Be smart in cutting costs, says expert
CUTTING costs remains a primary concern for many small local businesses, but timing and targeting the right areas for potential cuts is crucial.
That’s the view of Mark suthern, head of local business, Eastern, at Barclays Corporate, when considering the tough times being faced by firms.
“It’s important not to get too excited,” he said, on the news of the UK’s exiting recession. “The road to recovery will inevitably be a slow one, but there are valuable lessons to be learned that could stand firms in good stead for the future.”
Business owners are feeling pressurised by these tough times, as highlighted in a recent Barclays survey, in which 66 per cent cited the economic climate as impacting most on how they felt about their business.
Mr suthern said: “Unfortunately, there is no instruction manual or hard and fast rules in which to survive a recession, as all businesses have their own individual characteristics, but there is support out there, especially from us here at Barclays.”
On the subject of cost cutting, staff training, marketing and PR are often the first areas which firms look to slash, but these can often be tools utilised to strengthen the long-term future of a business.
Mr suthern claims staff expertise and knowledge is paramount to a successful and efficient business offering. Marketing and PR doesn’t need to be expensive.
“Think outside the box when embarking upon campaigns,” he said. “These are classic knee-jerk reactions that must be properly thought through before implementing.
“don’t get me wrong, cutting costs has been a vital element for firms surviving the recession, but it is those SMEs that have pre-empted the downturn and cut costs in the right areas before the situation has become too serious that has made them stand out from the crowd.
“Indeed, smaller businesses that pursued active marketing strategies, or at least kept them steady, have tended to do well, and networking has proved to be an important activity in promoting and protecting the business.
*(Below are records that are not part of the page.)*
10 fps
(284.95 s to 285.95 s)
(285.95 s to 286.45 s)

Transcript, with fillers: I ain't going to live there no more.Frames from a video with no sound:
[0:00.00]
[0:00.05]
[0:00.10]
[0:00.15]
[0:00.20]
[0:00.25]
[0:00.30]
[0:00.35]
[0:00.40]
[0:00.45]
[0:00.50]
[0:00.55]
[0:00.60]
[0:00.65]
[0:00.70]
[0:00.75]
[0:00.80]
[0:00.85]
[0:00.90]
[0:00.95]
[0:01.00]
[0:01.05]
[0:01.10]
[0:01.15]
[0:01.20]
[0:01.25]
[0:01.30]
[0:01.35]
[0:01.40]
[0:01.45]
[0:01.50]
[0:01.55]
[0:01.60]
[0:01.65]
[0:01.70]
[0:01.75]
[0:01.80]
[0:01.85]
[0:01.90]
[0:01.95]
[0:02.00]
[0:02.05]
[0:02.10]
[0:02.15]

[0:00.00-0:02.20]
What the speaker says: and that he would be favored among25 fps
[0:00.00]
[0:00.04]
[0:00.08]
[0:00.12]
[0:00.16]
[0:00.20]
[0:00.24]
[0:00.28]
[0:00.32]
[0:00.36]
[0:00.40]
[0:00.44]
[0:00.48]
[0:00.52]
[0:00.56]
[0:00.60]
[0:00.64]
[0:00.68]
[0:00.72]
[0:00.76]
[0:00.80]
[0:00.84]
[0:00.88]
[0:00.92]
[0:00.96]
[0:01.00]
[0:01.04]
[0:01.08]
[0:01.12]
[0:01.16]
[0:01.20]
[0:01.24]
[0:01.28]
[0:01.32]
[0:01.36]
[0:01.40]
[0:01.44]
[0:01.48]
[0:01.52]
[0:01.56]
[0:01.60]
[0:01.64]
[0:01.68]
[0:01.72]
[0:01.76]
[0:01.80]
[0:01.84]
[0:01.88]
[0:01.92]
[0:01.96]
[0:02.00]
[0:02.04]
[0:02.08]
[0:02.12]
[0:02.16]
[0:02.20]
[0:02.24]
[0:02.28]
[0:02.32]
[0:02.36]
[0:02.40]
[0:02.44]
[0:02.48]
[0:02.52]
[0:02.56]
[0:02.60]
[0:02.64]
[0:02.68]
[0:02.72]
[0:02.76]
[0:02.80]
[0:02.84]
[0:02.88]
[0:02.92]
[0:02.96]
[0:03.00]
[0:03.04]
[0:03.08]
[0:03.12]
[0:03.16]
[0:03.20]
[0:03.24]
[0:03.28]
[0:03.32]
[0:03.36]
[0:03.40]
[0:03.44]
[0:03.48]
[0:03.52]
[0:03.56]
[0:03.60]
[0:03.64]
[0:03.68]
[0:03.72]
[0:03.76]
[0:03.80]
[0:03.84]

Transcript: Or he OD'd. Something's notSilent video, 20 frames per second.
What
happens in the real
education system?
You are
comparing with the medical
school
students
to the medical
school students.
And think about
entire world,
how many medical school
“It is also vital to really look after your core clientele and communicate with them to ensure they are getting what they need to maintain business levels.”
Mr suthern added: “It is inevitable that some people will stop using you, for whatever reason, but it is one of the biggest sins to neglect existing customers by focusing too much on establishing new ones. In times of recession, it is all about ensuring firms maintain a happy medium.”
In terms of saving on costs, another factor to assess was something as simple as ensuring that a business was paying as little tax as possible, he said. If a small business was being run from home, then really examine if you are claiming enough tax liability. Bills such as council tax, utilities, broadband, mortgage interest and others may be applicable to claim upon.
It is paramount that we learn lessons from the last recession and continue to apply these to our business strategies today. Hopefully, we won’t have to deal with such a downturn again anytime soon, but as with most things in life, to be forewarned is to be forearmed, he concluded.
maintain a happy medium: Mark Suthern, head of local business, at Barclays Corporate, advising firms in these tough economic times.